_WHAT YOU HAVE TO DO:_
Please repeat the records exactly. The pictures are to be left out.

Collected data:
╭──
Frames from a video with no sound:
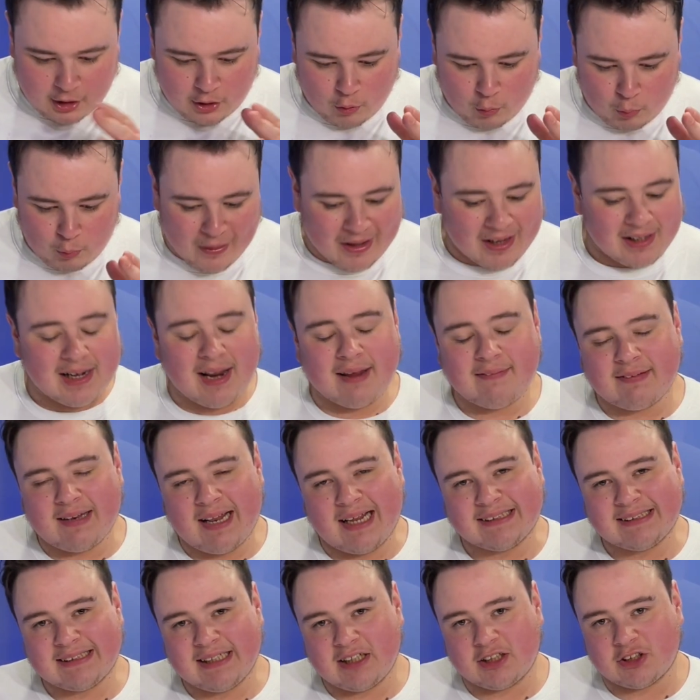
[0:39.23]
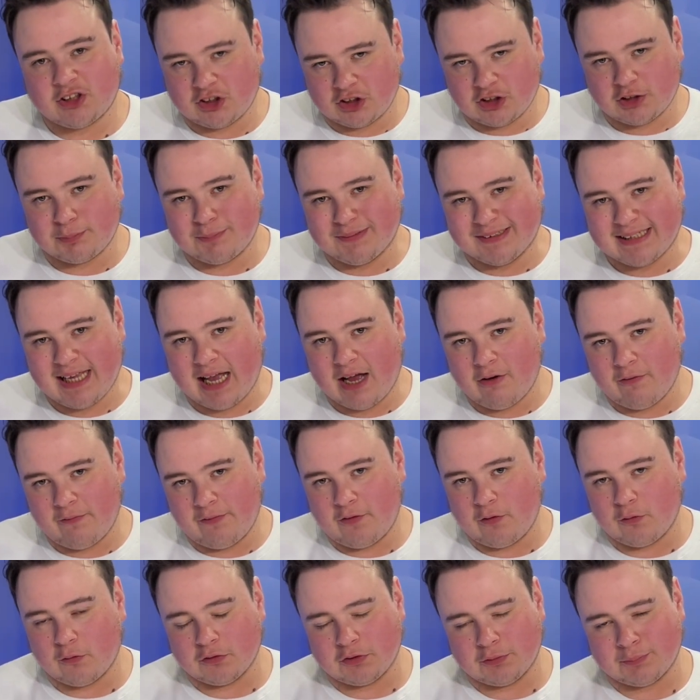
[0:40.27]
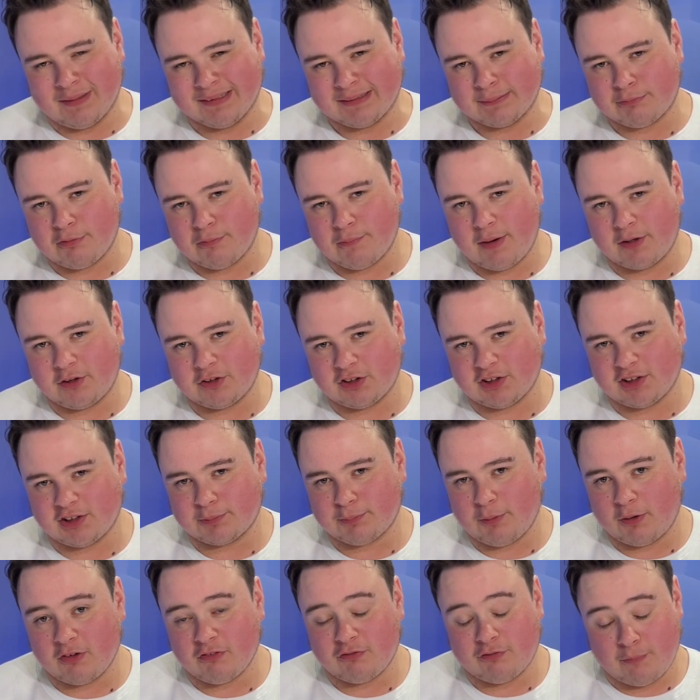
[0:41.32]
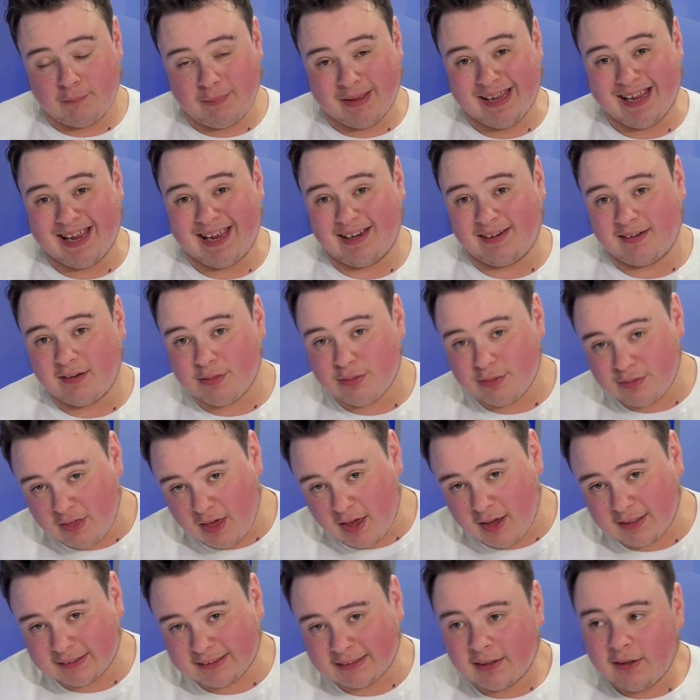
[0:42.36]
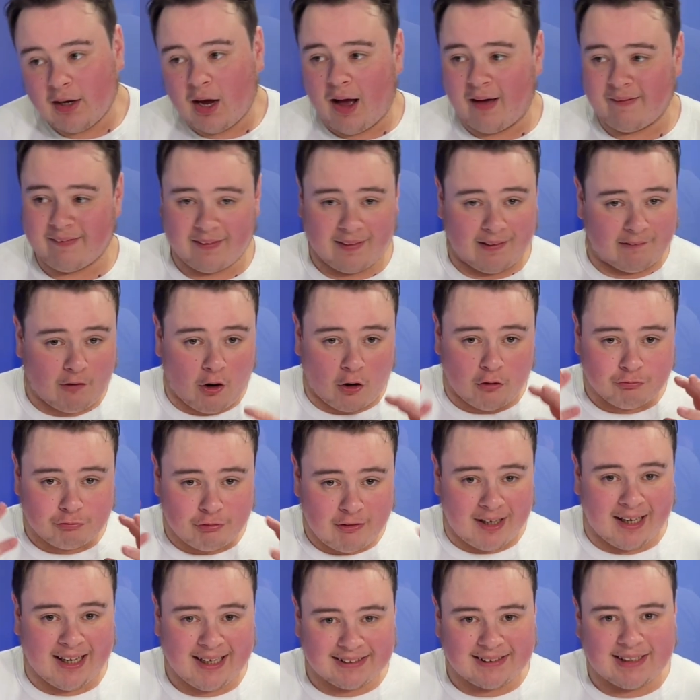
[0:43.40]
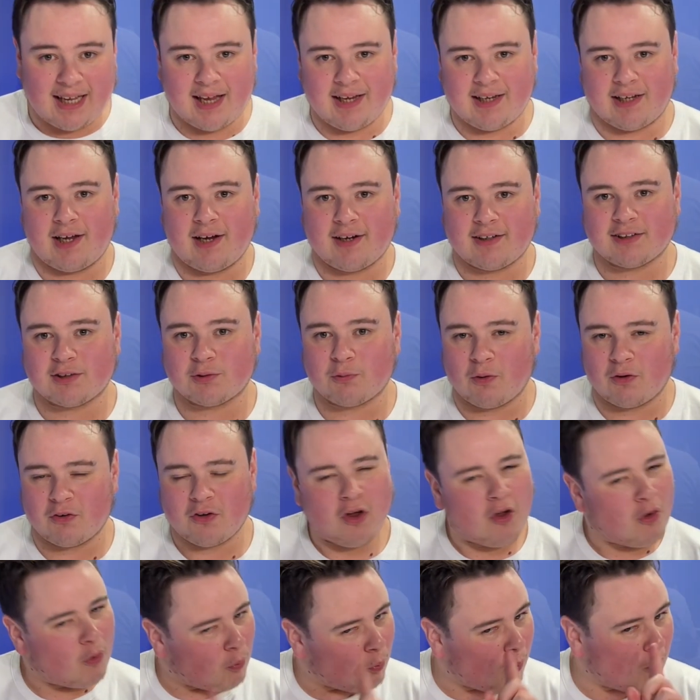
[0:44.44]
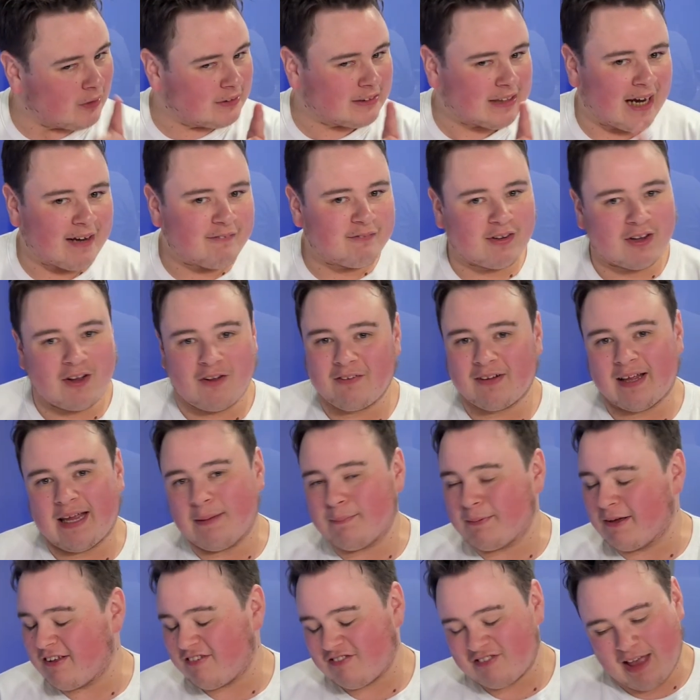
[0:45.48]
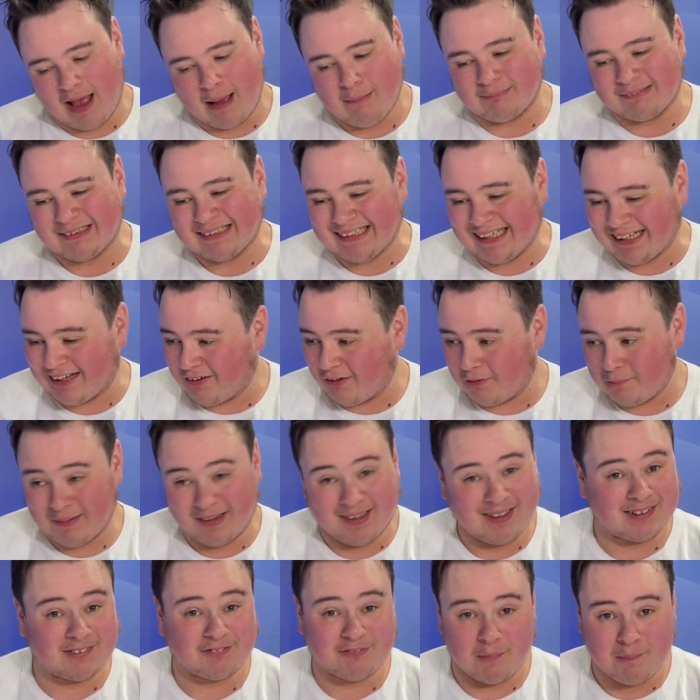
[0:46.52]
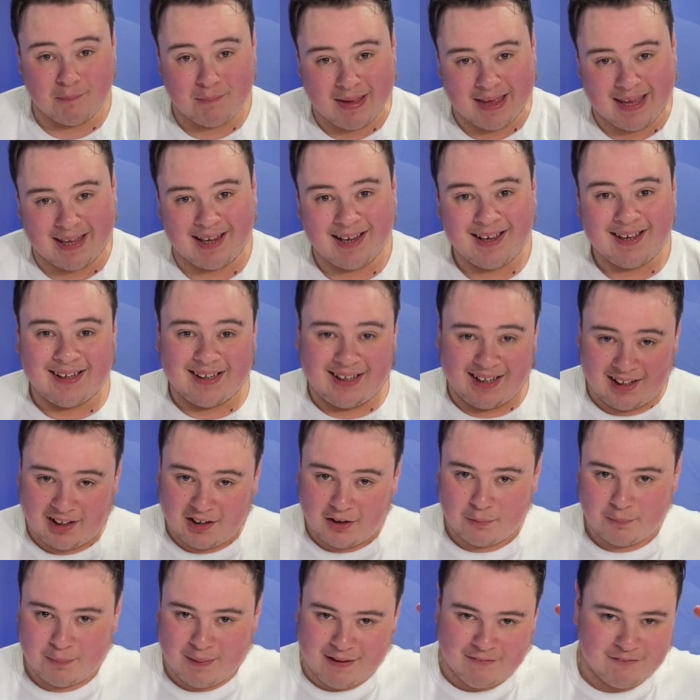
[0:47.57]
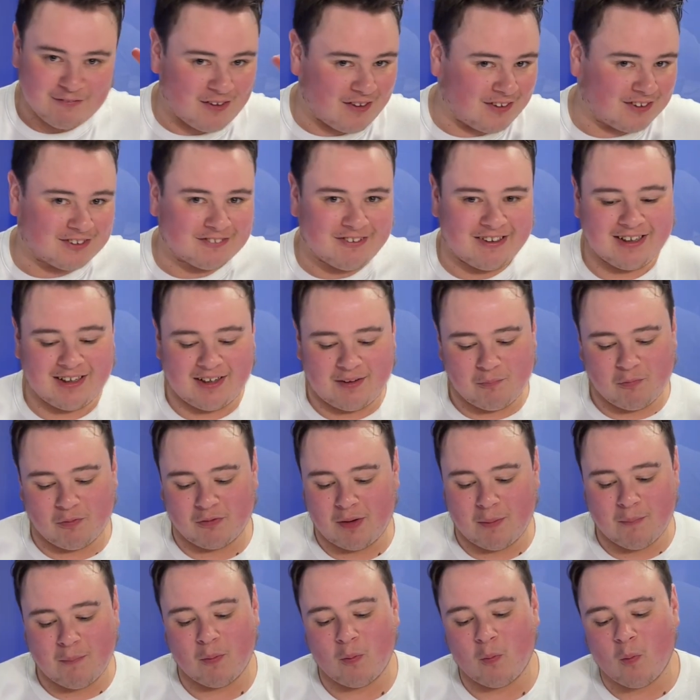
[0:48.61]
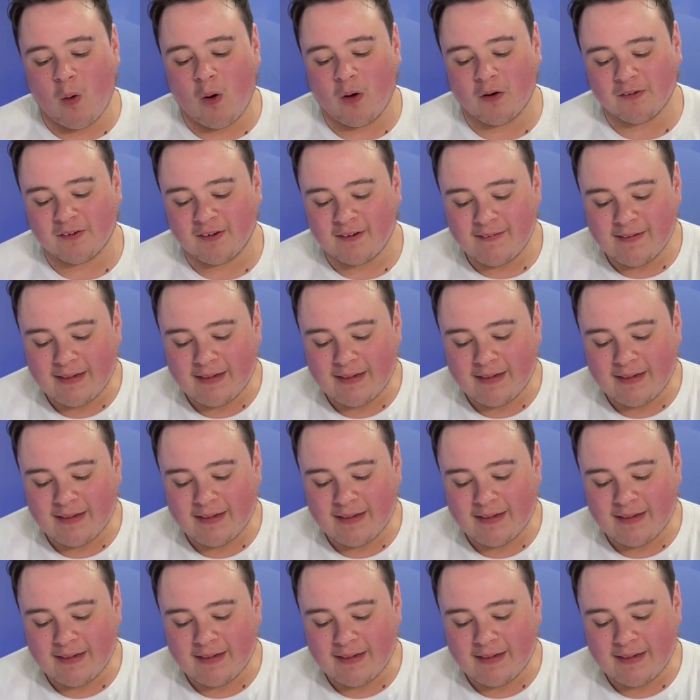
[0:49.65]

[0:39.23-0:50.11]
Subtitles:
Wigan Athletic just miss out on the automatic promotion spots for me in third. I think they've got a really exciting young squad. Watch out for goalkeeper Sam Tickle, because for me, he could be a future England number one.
╰──
_REPLY TO THE EXERCISE:_
Frames from a video with no sound:
[0:39.23]
[0:40.27]
[0:41.32]
[0:42.36]
[0:43.40]
[0:44.44]
[0:45.48]
[0:46.52]
[0:47.57]
[0:48.61]
[0:49.65]

[0:39.23-0:50.11]
Subtitles:
Wigan Athletic just miss out on the automatic promotion spots for me in third. I think they've got a really exciting young squad. Watch out for goalkeeper Sam Tickle, because for me, he could be a future England number one.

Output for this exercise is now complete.